DATA SHOWN Block Start

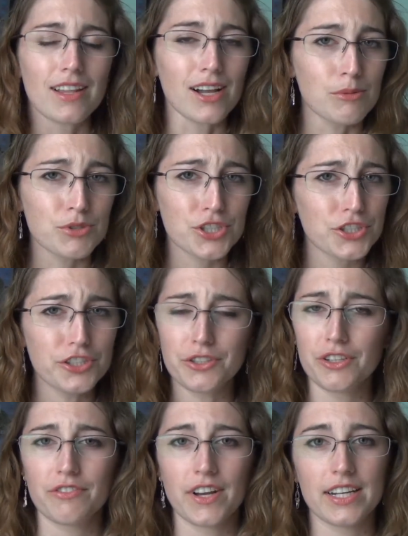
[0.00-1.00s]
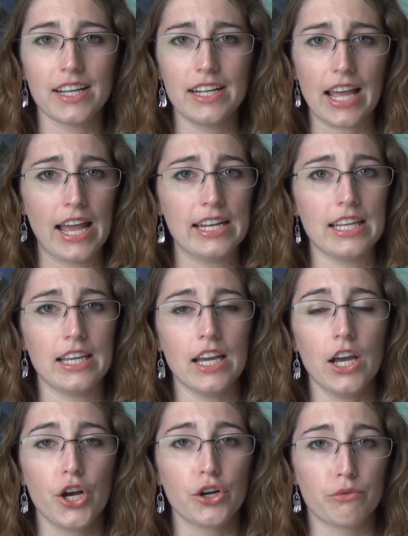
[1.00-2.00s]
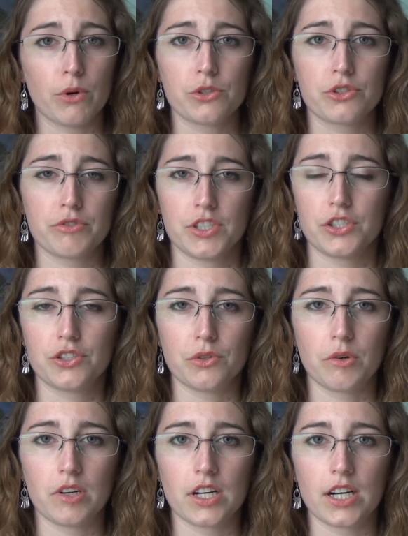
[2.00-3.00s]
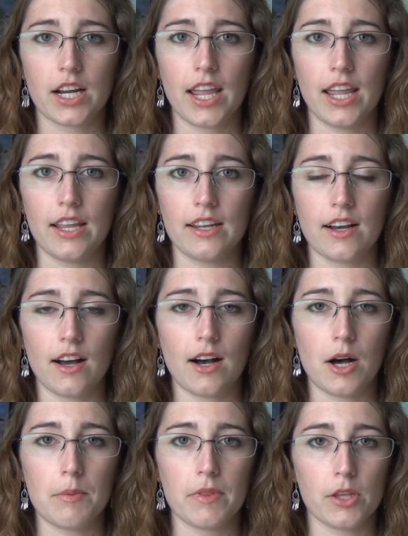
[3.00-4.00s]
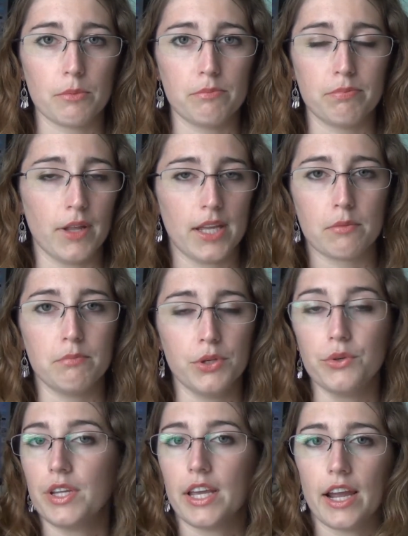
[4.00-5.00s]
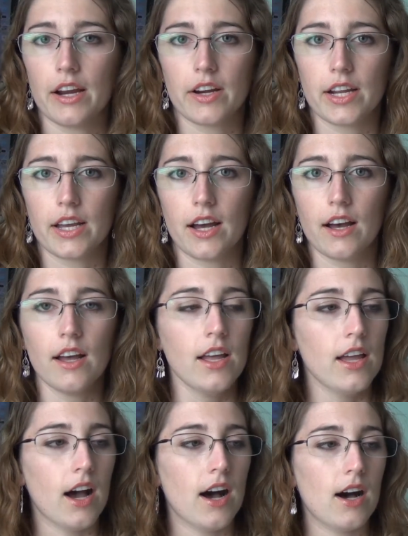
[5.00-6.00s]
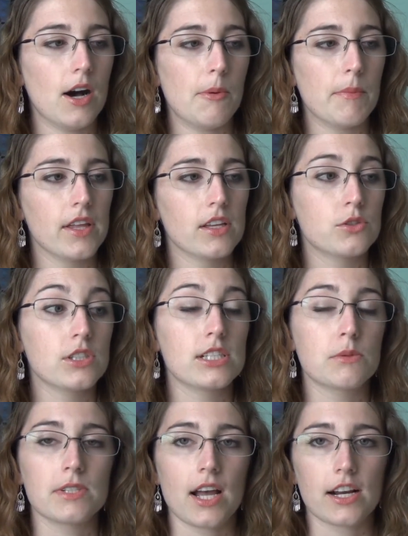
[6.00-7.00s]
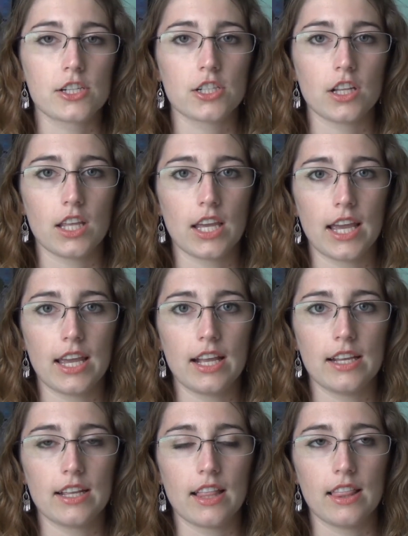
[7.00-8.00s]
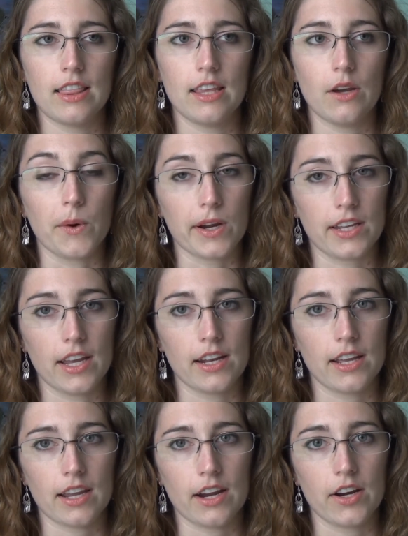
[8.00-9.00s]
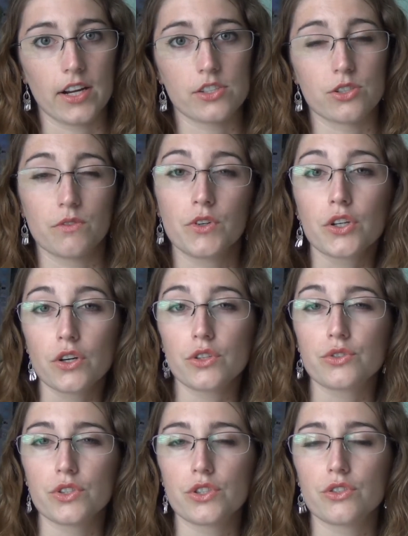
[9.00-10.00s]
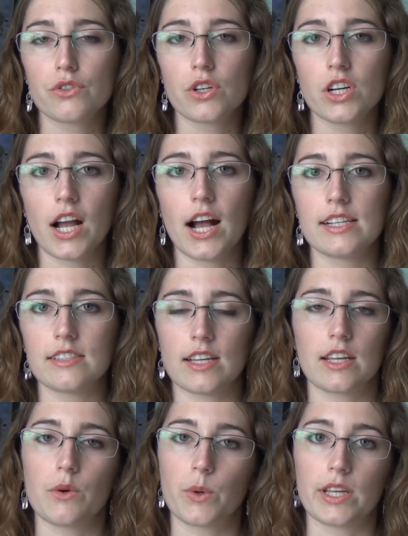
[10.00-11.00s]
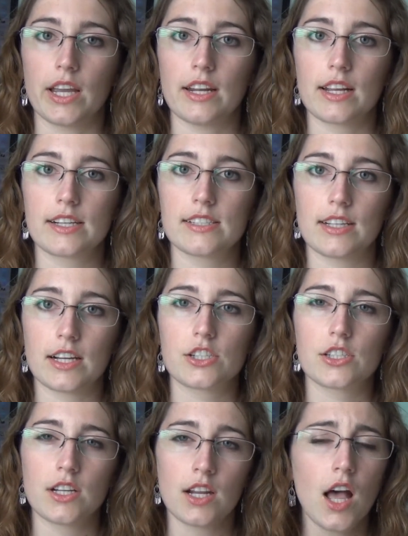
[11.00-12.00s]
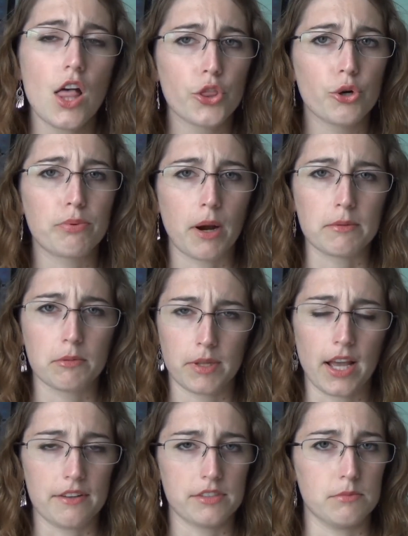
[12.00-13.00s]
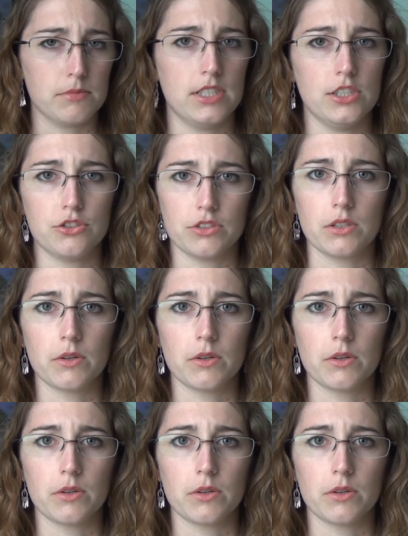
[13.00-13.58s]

I'm sure you can find it in any grocery store in the like beauty area. This was actually in the organic area. So if your grocery store has like an organic section, they'll probably have some tea tree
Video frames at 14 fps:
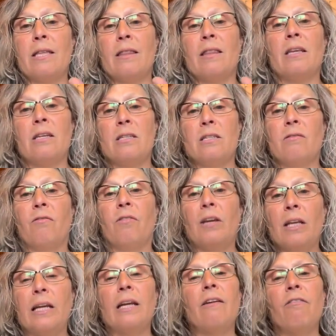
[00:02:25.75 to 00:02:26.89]
this
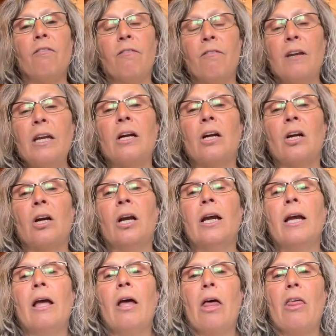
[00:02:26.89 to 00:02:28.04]
feeling of fear,
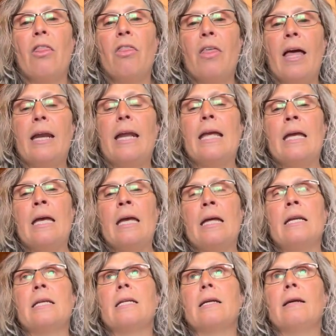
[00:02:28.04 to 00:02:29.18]
then
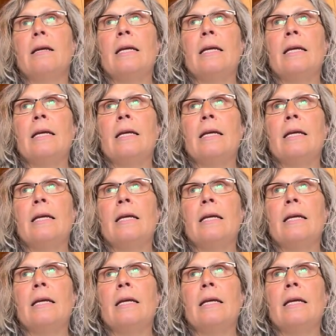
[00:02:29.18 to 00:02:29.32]
it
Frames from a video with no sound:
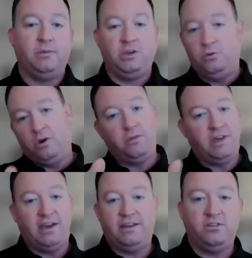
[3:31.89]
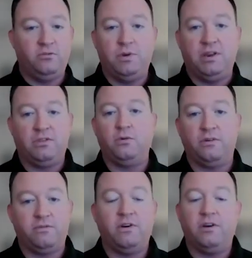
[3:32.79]
and you know that you've been through
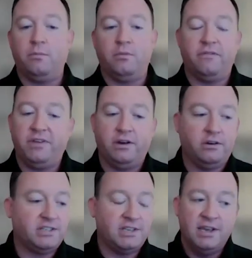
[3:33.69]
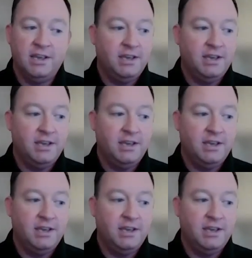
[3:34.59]
it for a number of years.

DATA SHOWN Block End

WHAT IS REQUIRED
When you copy the entries above, reproduce each line exactly and leave out any pictures.

RESPONSE TO THIS EXERCISE
[0.00-1.00s]
[1.00-2.00s]
[2.00-3.00s]
[3.00-4.00s]
[4.00-5.00s]
[5.00-6.00s]
[6.00-7.00s]
[7.00-8.00s]
[8.00-9.00s]
[9.00-10.00s]
[10.00-11.00s]
[11.00-12.00s]
[12.00-13.00s]
[13.00-13.58s]

I'm sure you can find it in any grocery store in the like beauty area. This was actually in the organic area. So if your grocery store has like an organic section, they'll probably have some tea tree
Video frames at 14 fps:
[00:02:25.75 to 00:02:26.89]
this
[00:02:26.89 to 00:02:28.04]
feeling of fear,
[00:02:28.04 to 00:02:29.18]
then
[00:02:29.18 to 00:02:29.32]
it
Frames from a video with no sound:
[3:31.89]
[3:32.79]
and you know that you've been through
[3:33.69]
[3:34.59]
it for a number of years.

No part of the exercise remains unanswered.